His estate was sold by his family at Oxfordshire’s Swan Auction House in Tetsworth on November 3 and raised a total of £19,400.

Auctioneer Tom Keane said the most surprising result was the high interest in Winton’s leather bound childhood bible.

The bible, bearing the inscription 'To Nicky on Your Confirmation, March 21st 1925, With Love From Father' and bearing gilt initials 'NGW', was hammered down at £1600, against an estimate of £40-50.
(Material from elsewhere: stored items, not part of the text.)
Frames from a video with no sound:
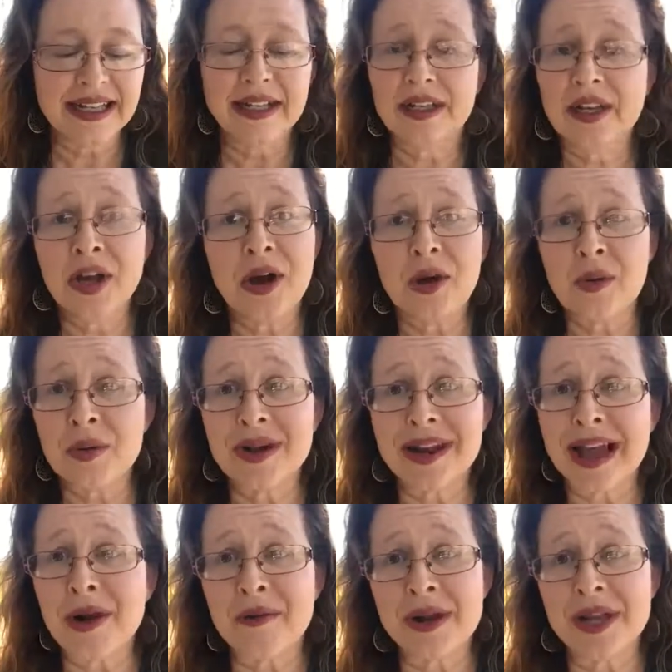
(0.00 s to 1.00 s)
No, we're
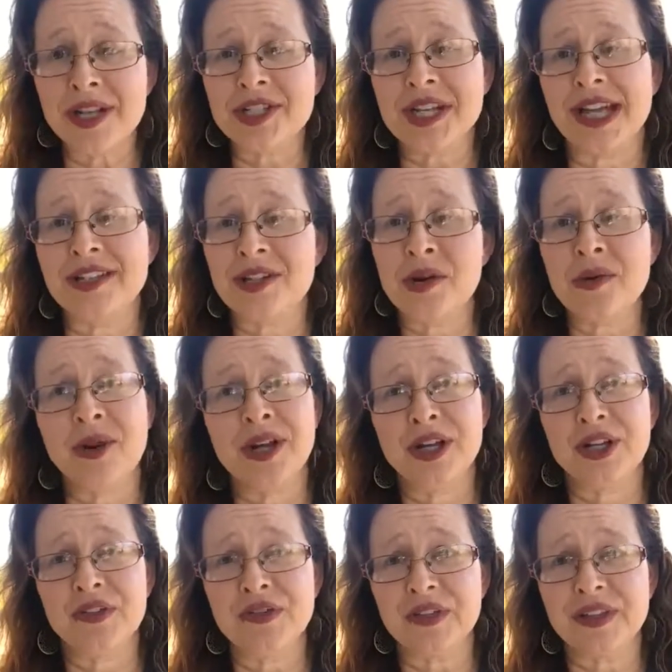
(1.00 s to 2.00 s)
not rich. I don't want
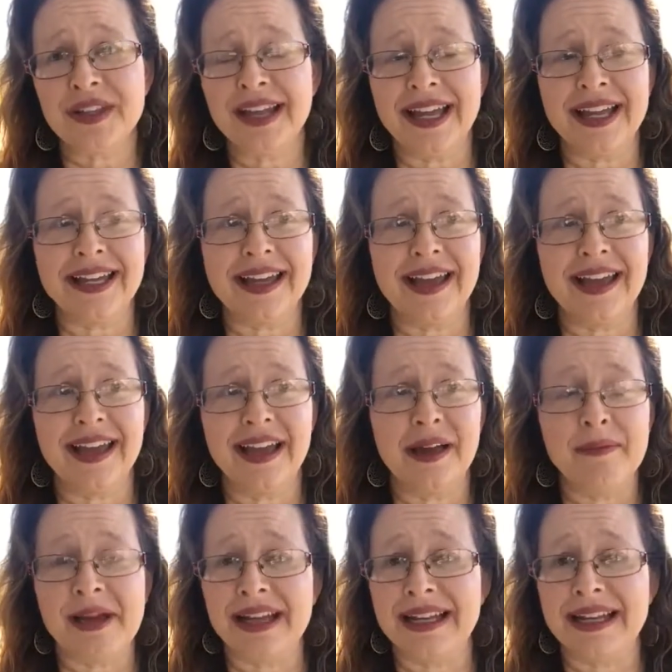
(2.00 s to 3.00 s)
you to feel like
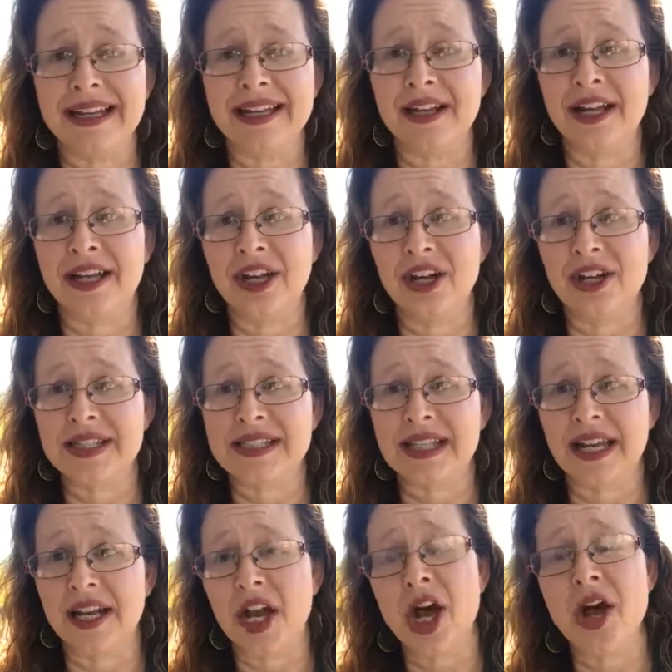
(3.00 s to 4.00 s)
I'm getting on here and
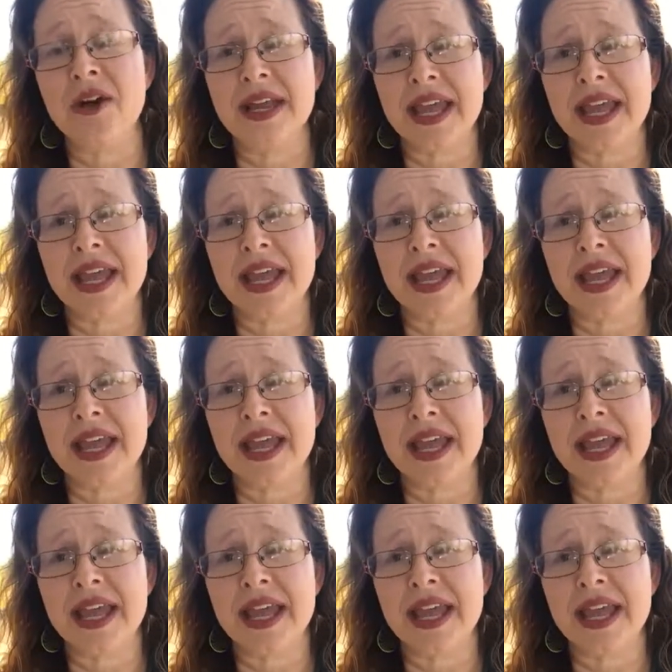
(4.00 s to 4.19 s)
saying, "Oh,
Sir Nicholas was born to Jewish parents in 1909 and during the 1930s worked in London as a stockbroker. He arranged foster families for the Jewish children from the trains he had organised in the months before the outbreak of war and persuaded British custom officials to allow the children through.

Knighthood in 2003

His brave actions remained largely unknown in the UK after the war but in 2003 he received a knighthood from the Queen.

The Swan Auction House sale included a Lalique vase, sold for £320 against a £150-250 estimate, and a canteen of Russian silver cutlery, hammered down for £3200 against an estimate of £2000-3000.

A 105th birthday message from the Queen to Sir Nicholas overshot an estimate of £150-250, and was knocked down at £300.

The Winton family decided to sell the bulk of his estate including his house in Maidenhead, following his death, but are keeping hold of a number of treasured possessions.